> [Exercise brief] The entries below are to be restated exactly, and their images are to be omitted.

= = =

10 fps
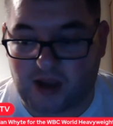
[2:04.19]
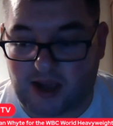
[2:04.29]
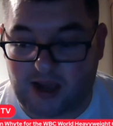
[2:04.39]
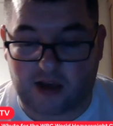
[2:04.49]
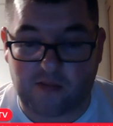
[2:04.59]

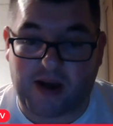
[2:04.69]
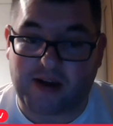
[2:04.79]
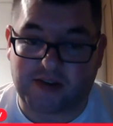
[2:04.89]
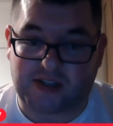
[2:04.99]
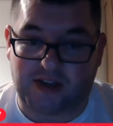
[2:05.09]
In
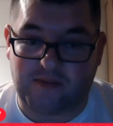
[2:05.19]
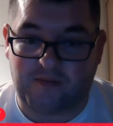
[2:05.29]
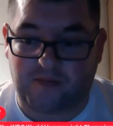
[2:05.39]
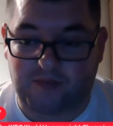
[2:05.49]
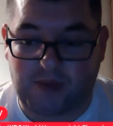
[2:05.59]
comparison,
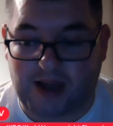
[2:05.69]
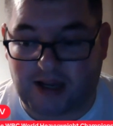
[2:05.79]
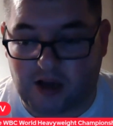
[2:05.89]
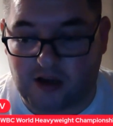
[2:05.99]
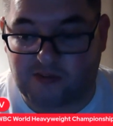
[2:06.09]
Eddie
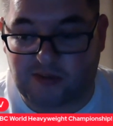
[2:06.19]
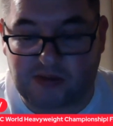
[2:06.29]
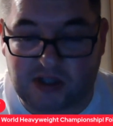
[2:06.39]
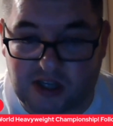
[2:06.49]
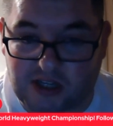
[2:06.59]
Hearn's bid was
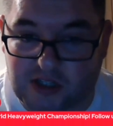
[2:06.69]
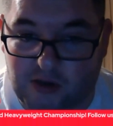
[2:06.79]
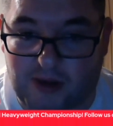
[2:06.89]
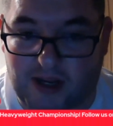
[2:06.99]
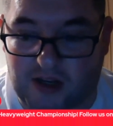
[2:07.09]
$32
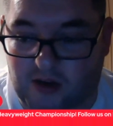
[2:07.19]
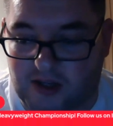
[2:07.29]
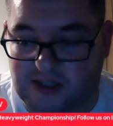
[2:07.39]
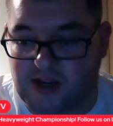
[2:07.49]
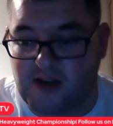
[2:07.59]
million.
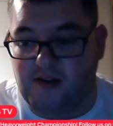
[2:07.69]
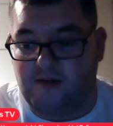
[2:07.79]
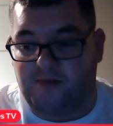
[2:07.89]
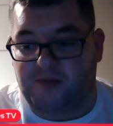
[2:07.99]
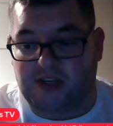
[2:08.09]

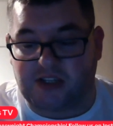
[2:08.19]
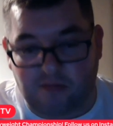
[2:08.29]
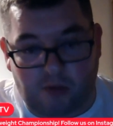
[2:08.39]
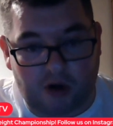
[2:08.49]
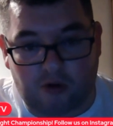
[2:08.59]
That's if
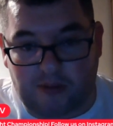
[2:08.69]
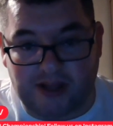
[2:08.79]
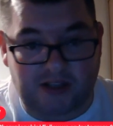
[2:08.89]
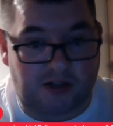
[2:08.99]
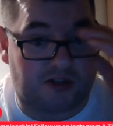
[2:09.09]
Michael
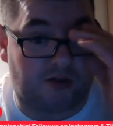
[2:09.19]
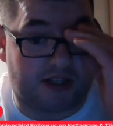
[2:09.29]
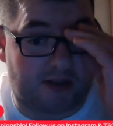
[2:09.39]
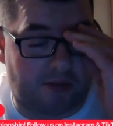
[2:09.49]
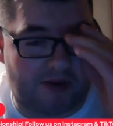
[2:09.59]
Benson on Twitter is
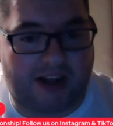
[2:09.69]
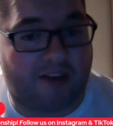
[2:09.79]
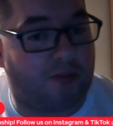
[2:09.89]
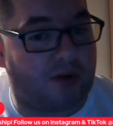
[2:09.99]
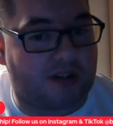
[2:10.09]
to be believed,
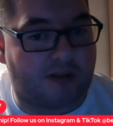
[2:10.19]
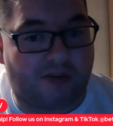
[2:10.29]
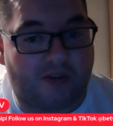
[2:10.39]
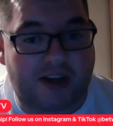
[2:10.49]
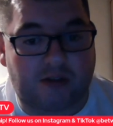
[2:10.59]
but to be
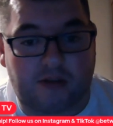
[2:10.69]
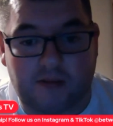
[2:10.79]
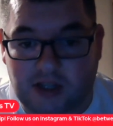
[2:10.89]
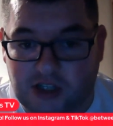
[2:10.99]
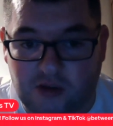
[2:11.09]
fair to him,
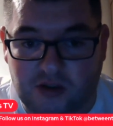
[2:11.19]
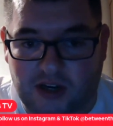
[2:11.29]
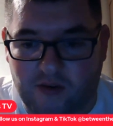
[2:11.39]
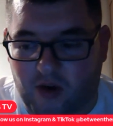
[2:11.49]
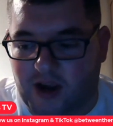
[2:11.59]
he's usually
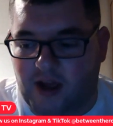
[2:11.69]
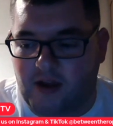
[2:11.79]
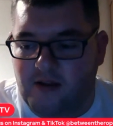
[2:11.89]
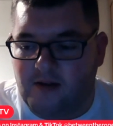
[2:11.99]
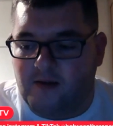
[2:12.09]
right.
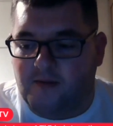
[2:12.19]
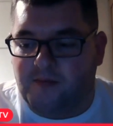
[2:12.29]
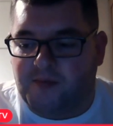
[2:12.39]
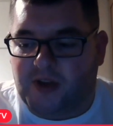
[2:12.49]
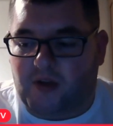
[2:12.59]

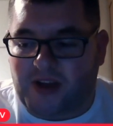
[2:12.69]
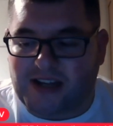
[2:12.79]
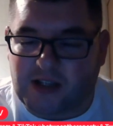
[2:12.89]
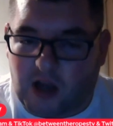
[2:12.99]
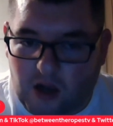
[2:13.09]

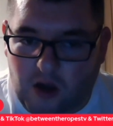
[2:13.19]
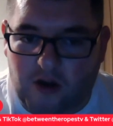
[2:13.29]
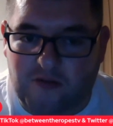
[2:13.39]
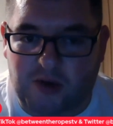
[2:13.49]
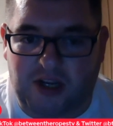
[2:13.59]
That's a lot
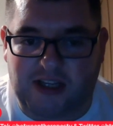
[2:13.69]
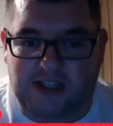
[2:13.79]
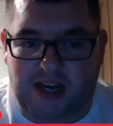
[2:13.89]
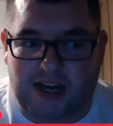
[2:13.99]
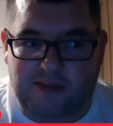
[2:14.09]
of money, isn't
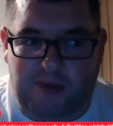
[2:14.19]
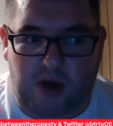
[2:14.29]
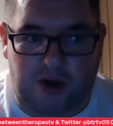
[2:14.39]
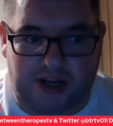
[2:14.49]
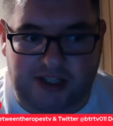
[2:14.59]
it? Let's be
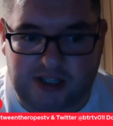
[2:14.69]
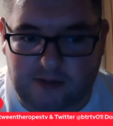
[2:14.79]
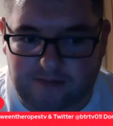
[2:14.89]
honest.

= = =

> [Written response]
10 fps
[2:04.19]
[2:04.29]
[2:04.39]
[2:04.49]
[2:04.59]

[2:04.69]
[2:04.79]
[2:04.89]
[2:04.99]
[2:05.09]
In
[2:05.19]
[2:05.29]
[2:05.39]
[2:05.49]
[2:05.59]
comparison,
[2:05.69]
[2:05.79]
[2:05.89]
[2:05.99]
[2:06.09]
Eddie
[2:06.19]
[2:06.29]
[2:06.39]
[2:06.49]
[2:06.59]
Hearn's bid was
[2:06.69]
[2:06.79]
[2:06.89]
[2:06.99]
[2:07.09]
$32
[2:07.19]
[2:07.29]
[2:07.39]
[2:07.49]
[2:07.59]
million.
[2:07.69]
[2:07.79]
[2:07.89]
[2:07.99]
[2:08.09]

[2:08.19]
[2:08.29]
[2:08.39]
[2:08.49]
[2:08.59]
That's if
[2:08.69]
[2:08.79]
[2:08.89]
[2:08.99]
[2:09.09]
Michael
[2:09.19]
[2:09.29]
[2:09.39]
[2:09.49]
[2:09.59]
Benson on Twitter is
[2:09.69]
[2:09.79]
[2:09.89]
[2:09.99]
[2:10.09]
to be believed,
[2:10.19]
[2:10.29]
[2:10.39]
[2:10.49]
[2:10.59]
but to be
[2:10.69]
[2:10.79]
[2:10.89]
[2:10.99]
[2:11.09]
fair to him,
[2:11.19]
[2:11.29]
[2:11.39]
[2:11.49]
[2:11.59]
he's usually
[2:11.69]
[2:11.79]
[2:11.89]
[2:11.99]
[2:12.09]
right.
[2:12.19]
[2:12.29]
[2:12.39]
[2:12.49]
[2:12.59]

[2:12.69]
[2:12.79]
[2:12.89]
[2:12.99]
[2:13.09]

[2:13.19]
[2:13.29]
[2:13.39]
[2:13.49]
[2:13.59]
That's a lot
[2:13.69]
[2:13.79]
[2:13.89]
[2:13.99]
[2:14.09]
of money, isn't
[2:14.19]
[2:14.29]
[2:14.39]
[2:14.49]
[2:14.59]
it? Let's be
[2:14.69]
[2:14.79]
[2:14.89]
honest.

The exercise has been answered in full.